Requirement >>
The text of every record, exactly as given and with no pictures, should be your output.

Given entries >>
►
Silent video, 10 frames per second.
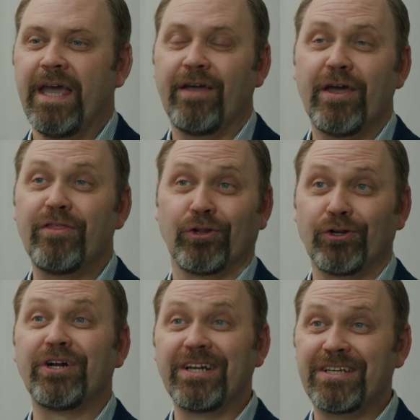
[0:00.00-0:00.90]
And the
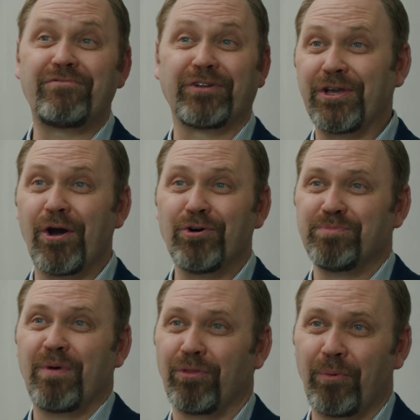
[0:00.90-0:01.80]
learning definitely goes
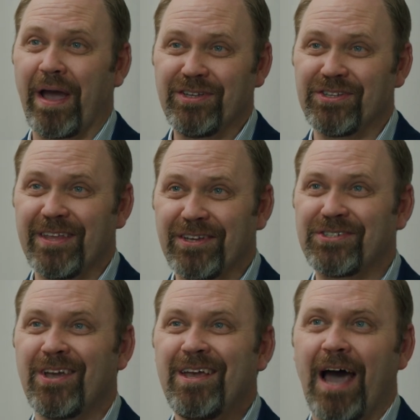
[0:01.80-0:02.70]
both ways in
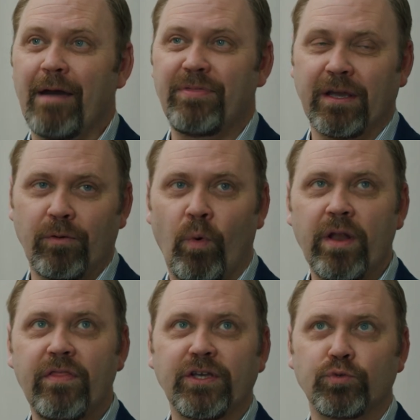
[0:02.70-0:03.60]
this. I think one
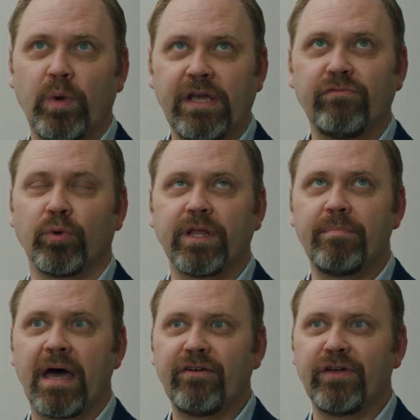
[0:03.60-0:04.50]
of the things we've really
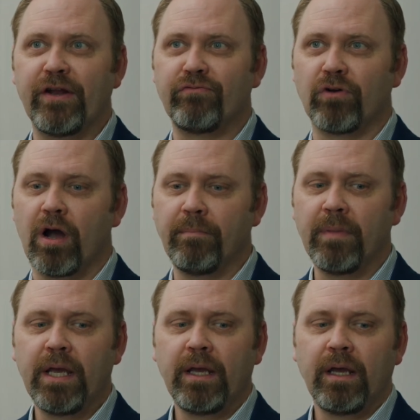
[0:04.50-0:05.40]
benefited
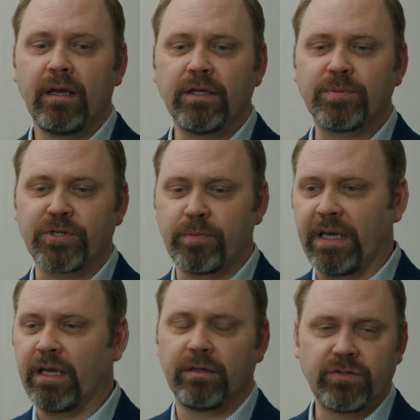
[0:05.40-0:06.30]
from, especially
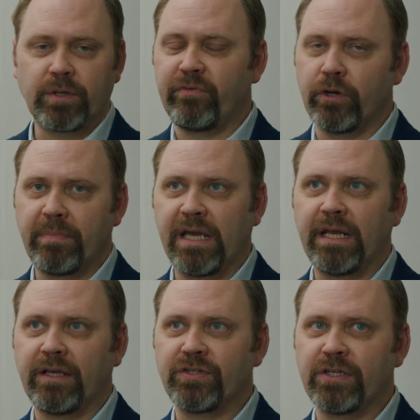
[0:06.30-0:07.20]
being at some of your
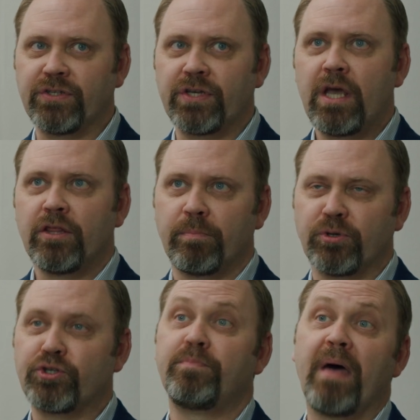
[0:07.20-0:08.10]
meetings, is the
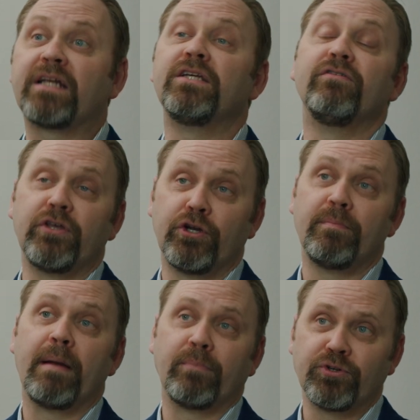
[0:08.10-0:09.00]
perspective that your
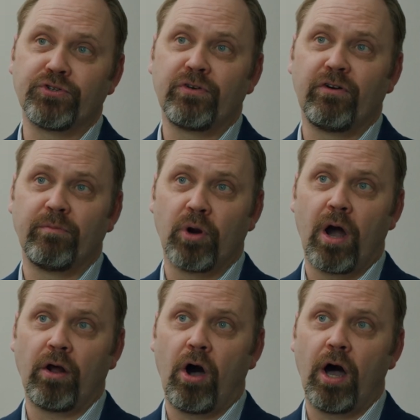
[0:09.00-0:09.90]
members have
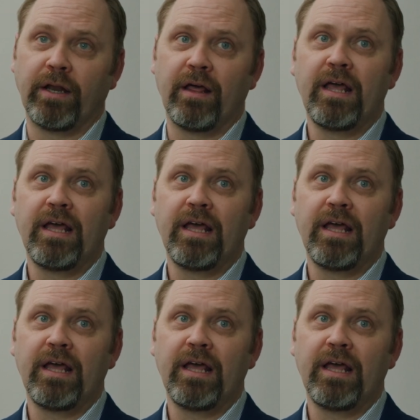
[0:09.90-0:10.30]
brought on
◄
Task response >>
Silent video, 10 frames per second.
[0:00.00-0:00.90]
And the
[0:00.90-0:01.80]
learning definitely goes
[0:01.80-0:02.70]
both ways in
[0:02.70-0:03.60]
this. I think one
[0:03.60-0:04.50]
of the things we've really
[0:04.50-0:05.40]
benefited
[0:05.40-0:06.30]
from, especially
[0:06.30-0:07.20]
being at some of your
[0:07.20-0:08.10]
meetings, is the
[0:08.10-0:09.00]
perspective that your
[0:09.00-0:09.90]
members have
[0:09.90-0:10.30]
brought on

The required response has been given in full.